Mr Gabriel is going back to the Preschool Program for Children with Disabilities starting Monday. He is still at Preston Smith, the best special needs in the city from what I hear, and we have Meet the Teacher tomorrow to night (though that is misleading--Ms Reynolds is out on maternity leave and we will be meeting with the sub and the teacher aides and seeing the classroom). His Pawpaw buzzed his hair all off and he looks so clean and adorable now without that ratty shag he had going on. When school starts, he will still be seeing outside therapists four days a week--Monday through Thursday, and occasional Fridays--to keep the consistent, firm prompting that is most likely to encourage the changes we are so eager to see. 

Finally, after a few months of relatively pleasant nights, Gabriel's tolerance for his nighttime medicine has increased and the effectiveness of the clonidine has thus gone down. We kept going the course with the 2 mL a night hoping for the best, but after four weeks with no positive changes, we contacted Dr. Dalton. He re-ran the blood work we did last year to check his nutritional health (his pica worsened around this time with him consuming plastic tubing, seeking out candles, and gnawing on a ceramic decorative Easter bunny) and recommended we reinstate the melatonin at night. Give it a week; call back if it doesn't work. A week later, we call and they increase his dosage to 3 mL of clonidine a night plus 3 mg of melatonin. Please shoot a prayer that this works; options are limited for a 3 year old and we are burning through options fast. 

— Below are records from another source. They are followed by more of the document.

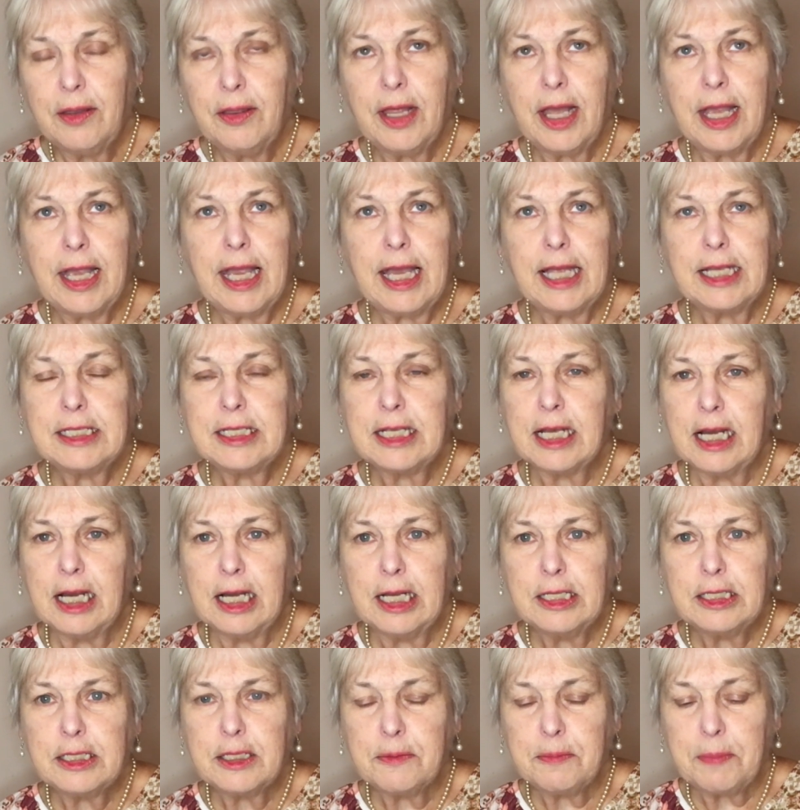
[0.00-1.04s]
They had
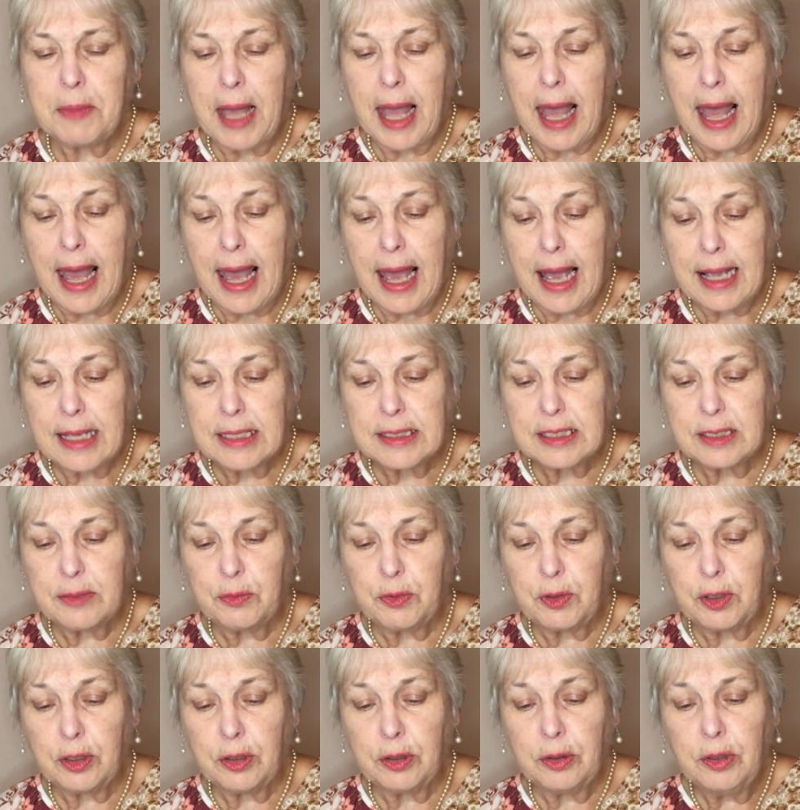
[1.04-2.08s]
tons of bags and
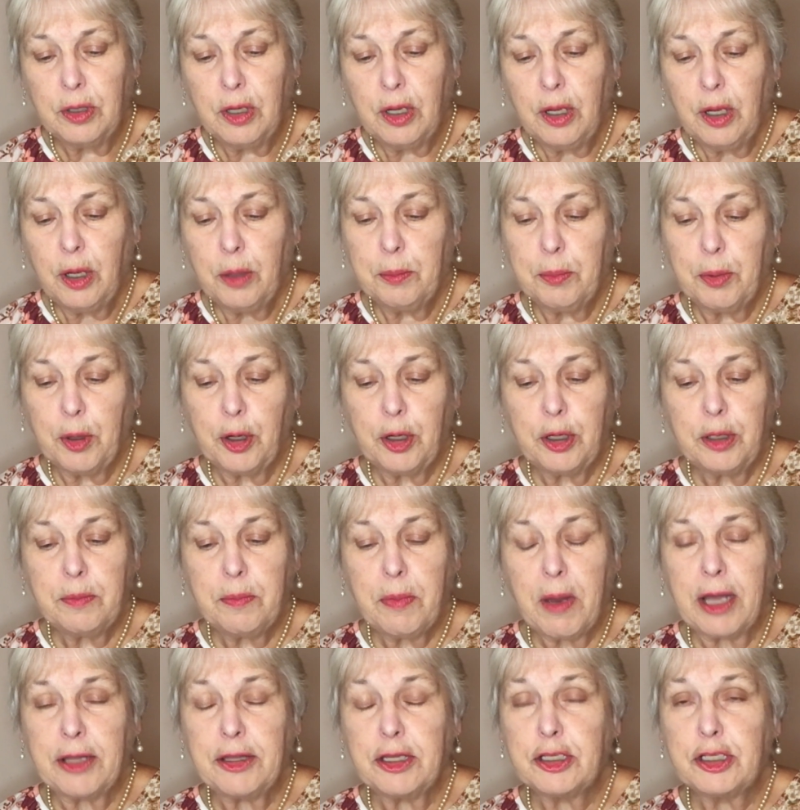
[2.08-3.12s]
were burdened
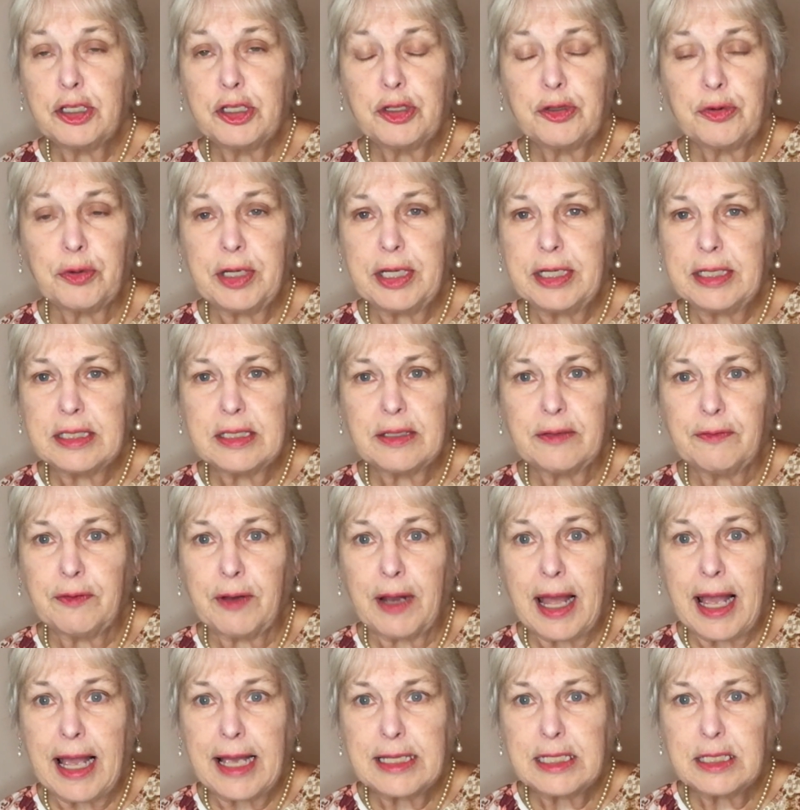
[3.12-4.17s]
by the streets of
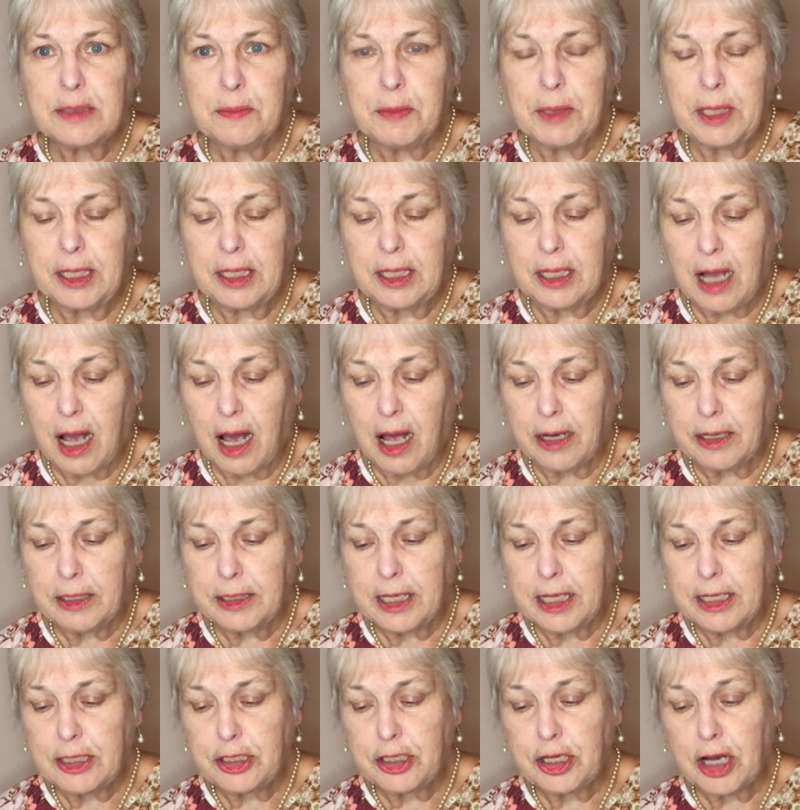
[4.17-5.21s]
last-minute
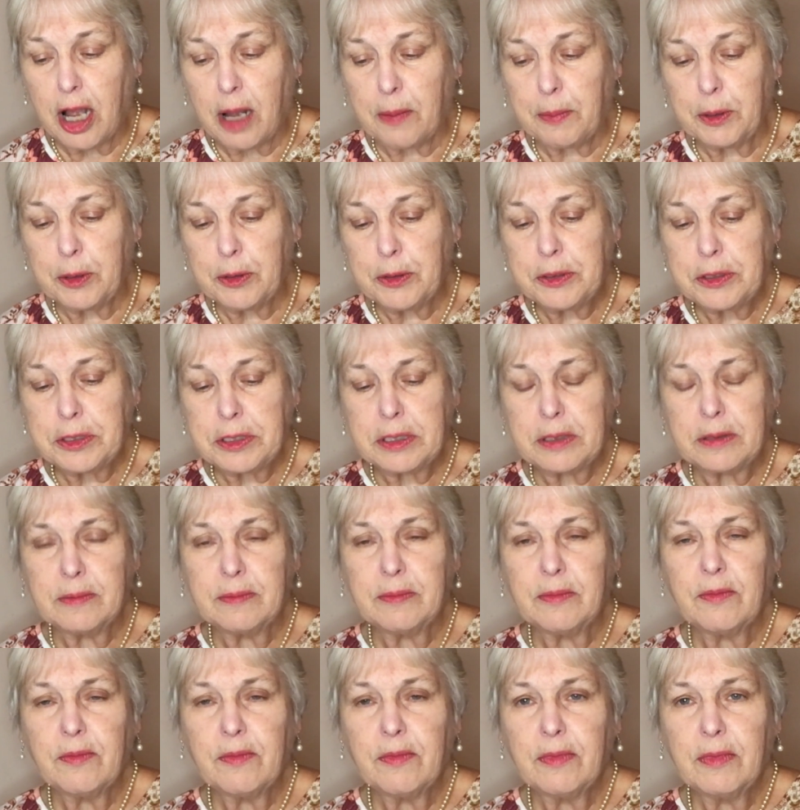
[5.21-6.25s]
holiday shoppers.
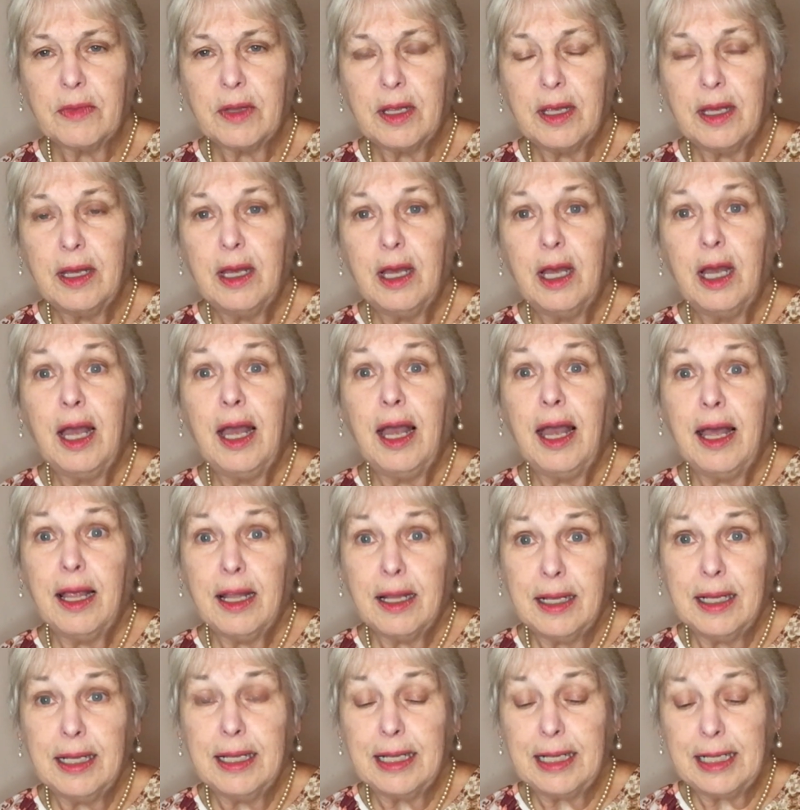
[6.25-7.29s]

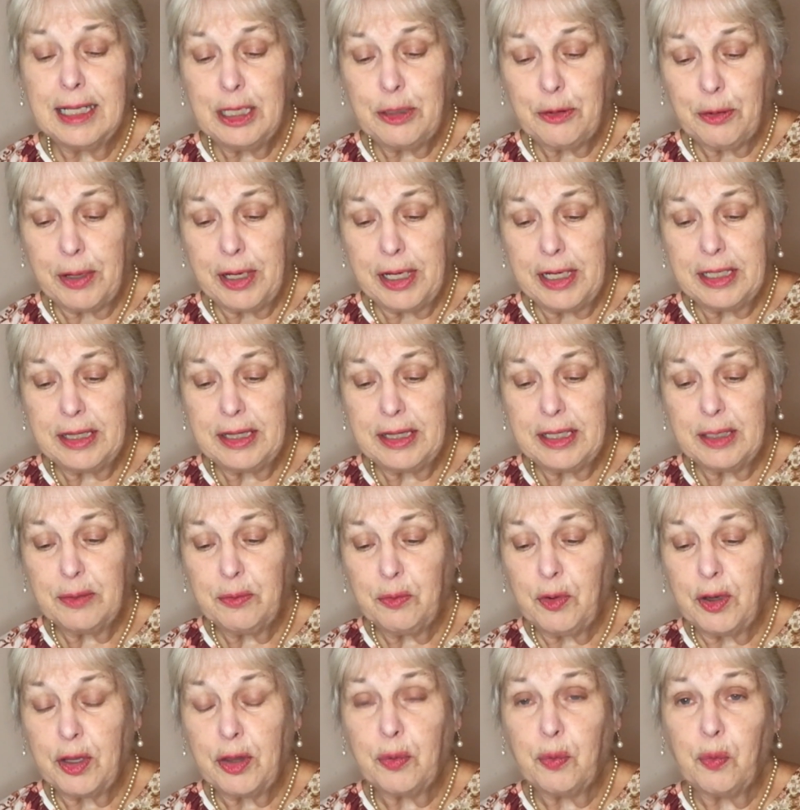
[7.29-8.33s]
Lily greeted them
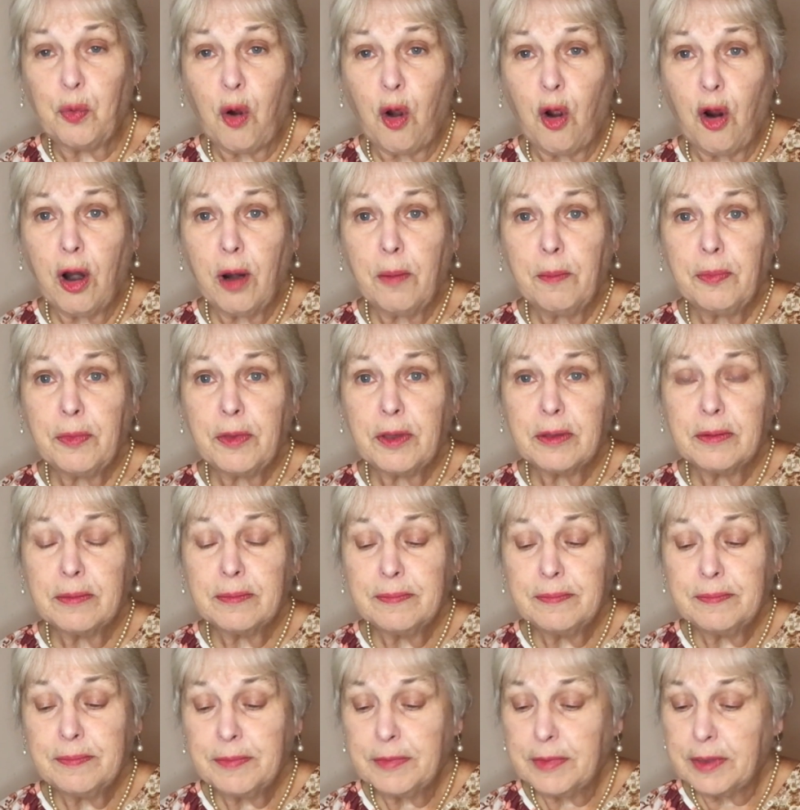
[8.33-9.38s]
with warmth,
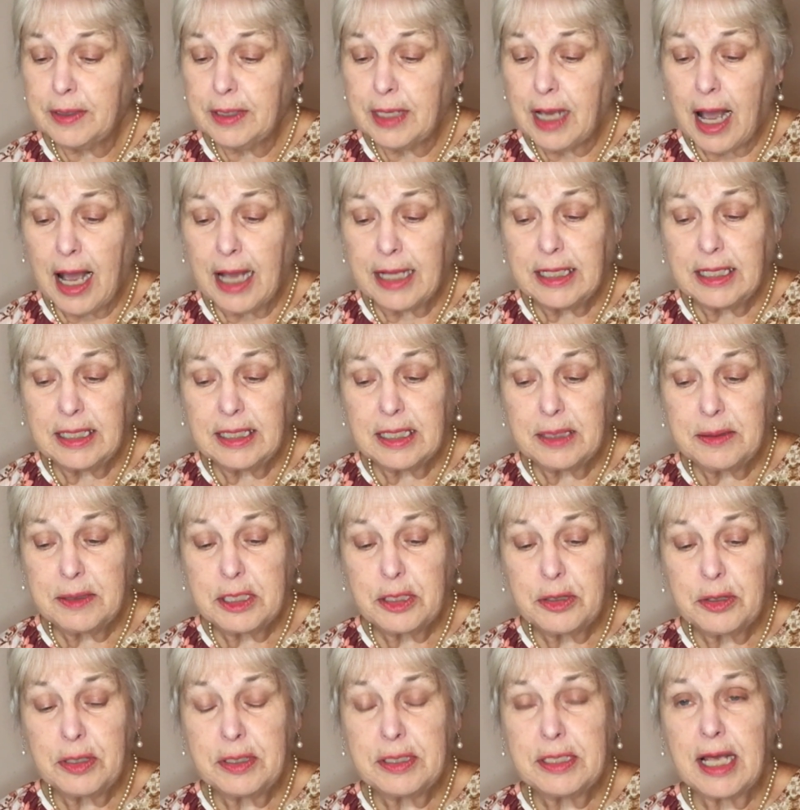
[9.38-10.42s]
guiding them
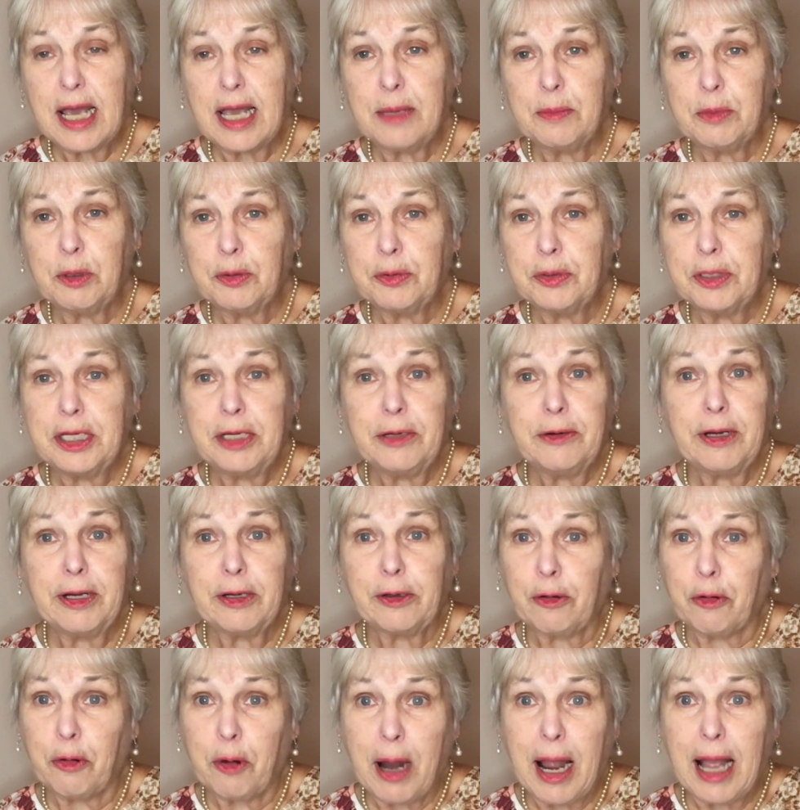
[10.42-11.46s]
to a table near a
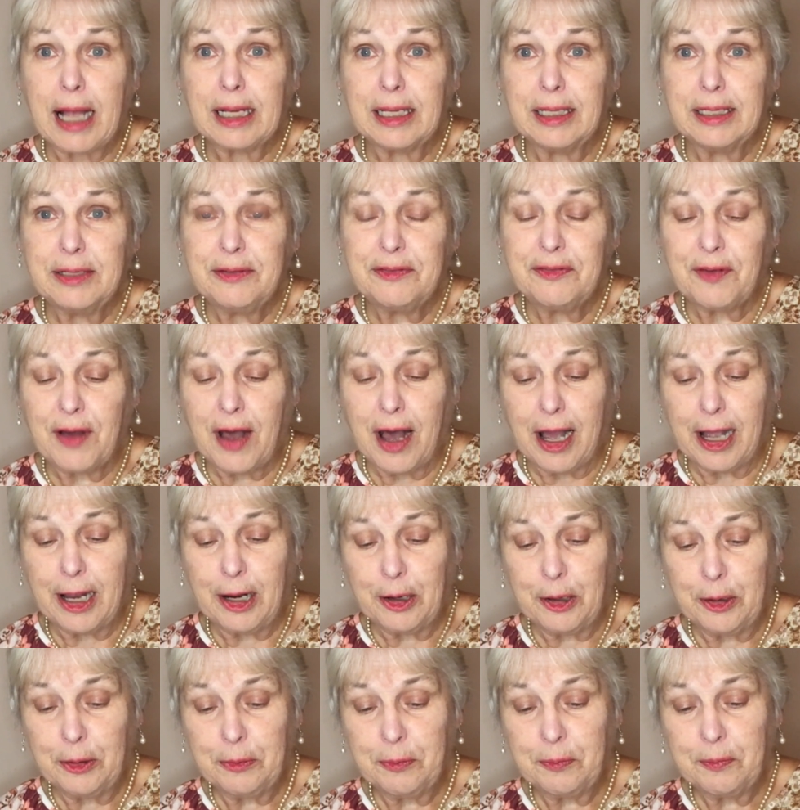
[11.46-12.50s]
crackling
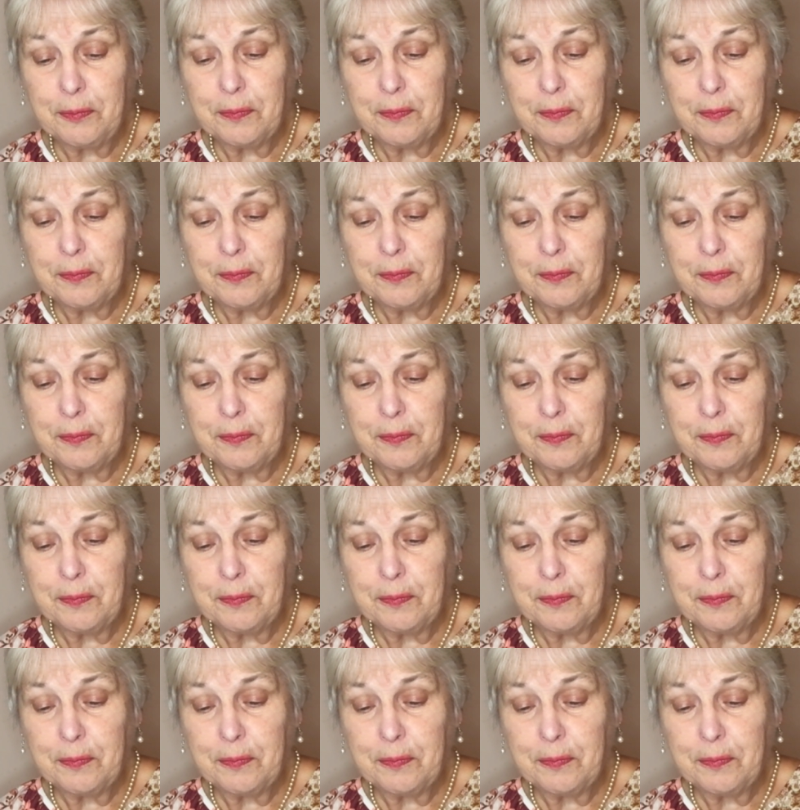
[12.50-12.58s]
fire.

Lastly but certainly not leastly, my Benjamin! 

The very day that Emerald started school, I set him on the floor and Ben tottled from the couch to the brown chair. Feeling on a roll, he then walked to the entertainment center, over to my chair...by then, he had the hang of it and was wally-wobbling all over the living room. He is still quite unstable  (do you blame him? He's 25 pounds of pure chunkedy-chunk) and it really wears him out ( :-D), but he goes a little further, a little more stable every day. He walked for nearly a week before he would do it in front of Daddy though, the little stinker!! 

He has three baby teeth coming in which is putting him in quite the bad temper, but he is eating more than ever so we can't complain too much. Soon it will just be him and Mommy during the day and I bet he likes that a lot.

It is rapidly coming up on 5 and Michael will have to come home to a house littered with popcorn if I don't get up to straighten now. More later, I am hoping!